[Collected data]
=== Begin Enclosure ===

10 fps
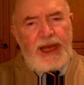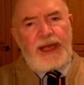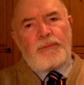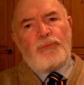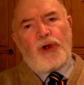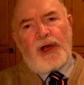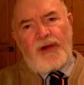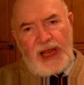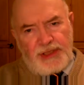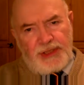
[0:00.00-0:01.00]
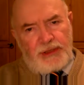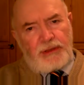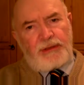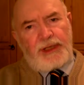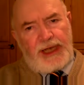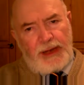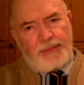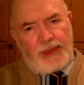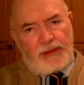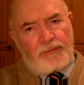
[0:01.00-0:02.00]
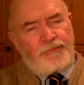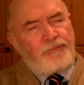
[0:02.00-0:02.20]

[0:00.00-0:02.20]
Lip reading: in Bucharest, the capital.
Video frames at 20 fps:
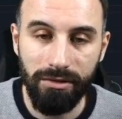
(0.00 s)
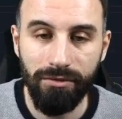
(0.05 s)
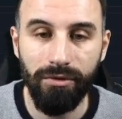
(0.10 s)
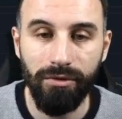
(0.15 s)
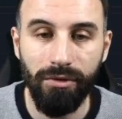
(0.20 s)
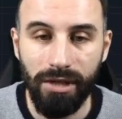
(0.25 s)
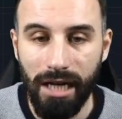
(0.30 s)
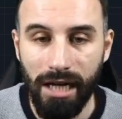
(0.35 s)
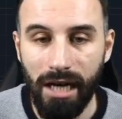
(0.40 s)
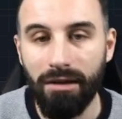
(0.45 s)

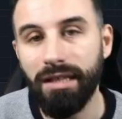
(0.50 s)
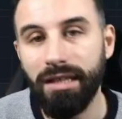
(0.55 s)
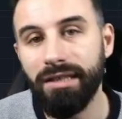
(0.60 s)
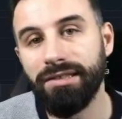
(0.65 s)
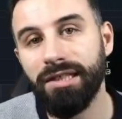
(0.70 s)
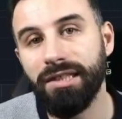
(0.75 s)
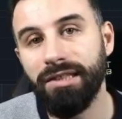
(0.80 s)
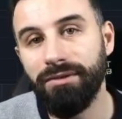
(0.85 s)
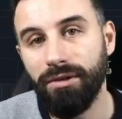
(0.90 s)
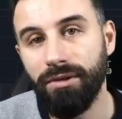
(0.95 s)
For now, let's
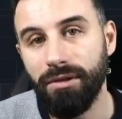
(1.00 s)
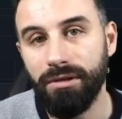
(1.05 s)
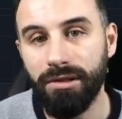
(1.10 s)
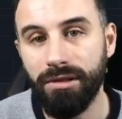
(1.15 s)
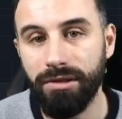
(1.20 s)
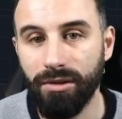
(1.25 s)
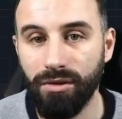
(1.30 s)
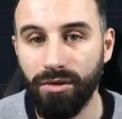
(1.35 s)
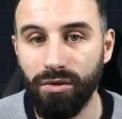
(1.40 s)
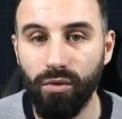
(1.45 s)
just
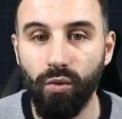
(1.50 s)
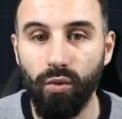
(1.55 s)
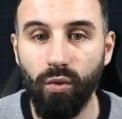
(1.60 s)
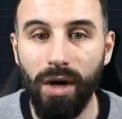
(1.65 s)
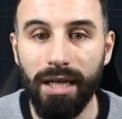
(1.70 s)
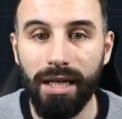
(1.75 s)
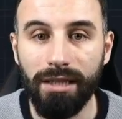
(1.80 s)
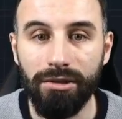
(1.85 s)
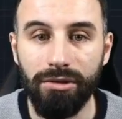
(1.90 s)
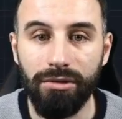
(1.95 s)
focus on
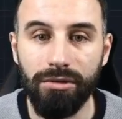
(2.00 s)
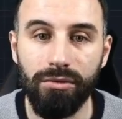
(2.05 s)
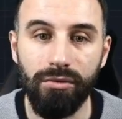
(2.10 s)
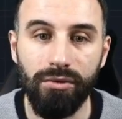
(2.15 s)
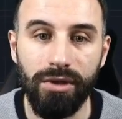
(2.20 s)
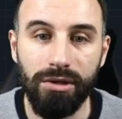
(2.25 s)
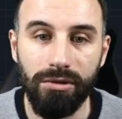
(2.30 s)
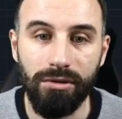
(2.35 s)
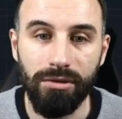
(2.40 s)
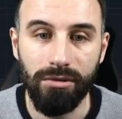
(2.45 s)
what should we
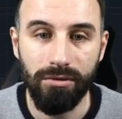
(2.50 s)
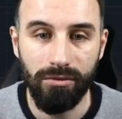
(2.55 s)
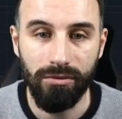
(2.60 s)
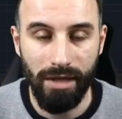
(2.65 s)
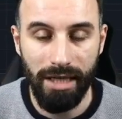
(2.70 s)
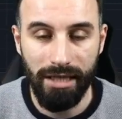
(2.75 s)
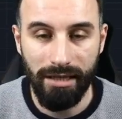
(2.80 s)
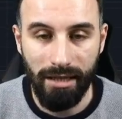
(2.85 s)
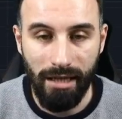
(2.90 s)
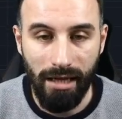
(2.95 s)
do
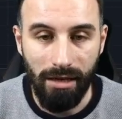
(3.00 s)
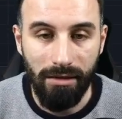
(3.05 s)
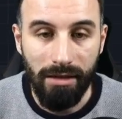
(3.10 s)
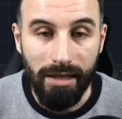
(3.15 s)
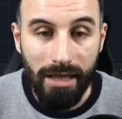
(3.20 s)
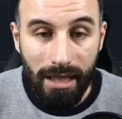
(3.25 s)
right now.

=== End Enclosure ===

** DESCRIPTION OF THE TASK **
Please output the lines from the line that contains "Video frames at" through the end of the records, both ends included, exactly and with no pictures.

** TASK RESULT **
Video frames at 20 fps:
(0.00 s)
(0.05 s)
(0.10 s)
(0.15 s)
(0.20 s)
(0.25 s)
(0.30 s)
(0.35 s)
(0.40 s)
(0.45 s)

(0.50 s)
(0.55 s)
(0.60 s)
(0.65 s)
(0.70 s)
(0.75 s)
(0.80 s)
(0.85 s)
(0.90 s)
(0.95 s)
For now, let's
(1.00 s)
(1.05 s)
(1.10 s)
(1.15 s)
(1.20 s)
(1.25 s)
(1.30 s)
(1.35 s)
(1.40 s)
(1.45 s)
just
(1.50 s)
(1.55 s)
(1.60 s)
(1.65 s)
(1.70 s)
(1.75 s)
(1.80 s)
(1.85 s)
(1.90 s)
(1.95 s)
focus on
(2.00 s)
(2.05 s)
(2.10 s)
(2.15 s)
(2.20 s)
(2.25 s)
(2.30 s)
(2.35 s)
(2.40 s)
(2.45 s)
what should we
(2.50 s)
(2.55 s)
(2.60 s)
(2.65 s)
(2.70 s)
(2.75 s)
(2.80 s)
(2.85 s)
(2.90 s)
(2.95 s)
do
(3.00 s)
(3.05 s)
(3.10 s)
(3.15 s)
(3.20 s)
(3.25 s)
right now.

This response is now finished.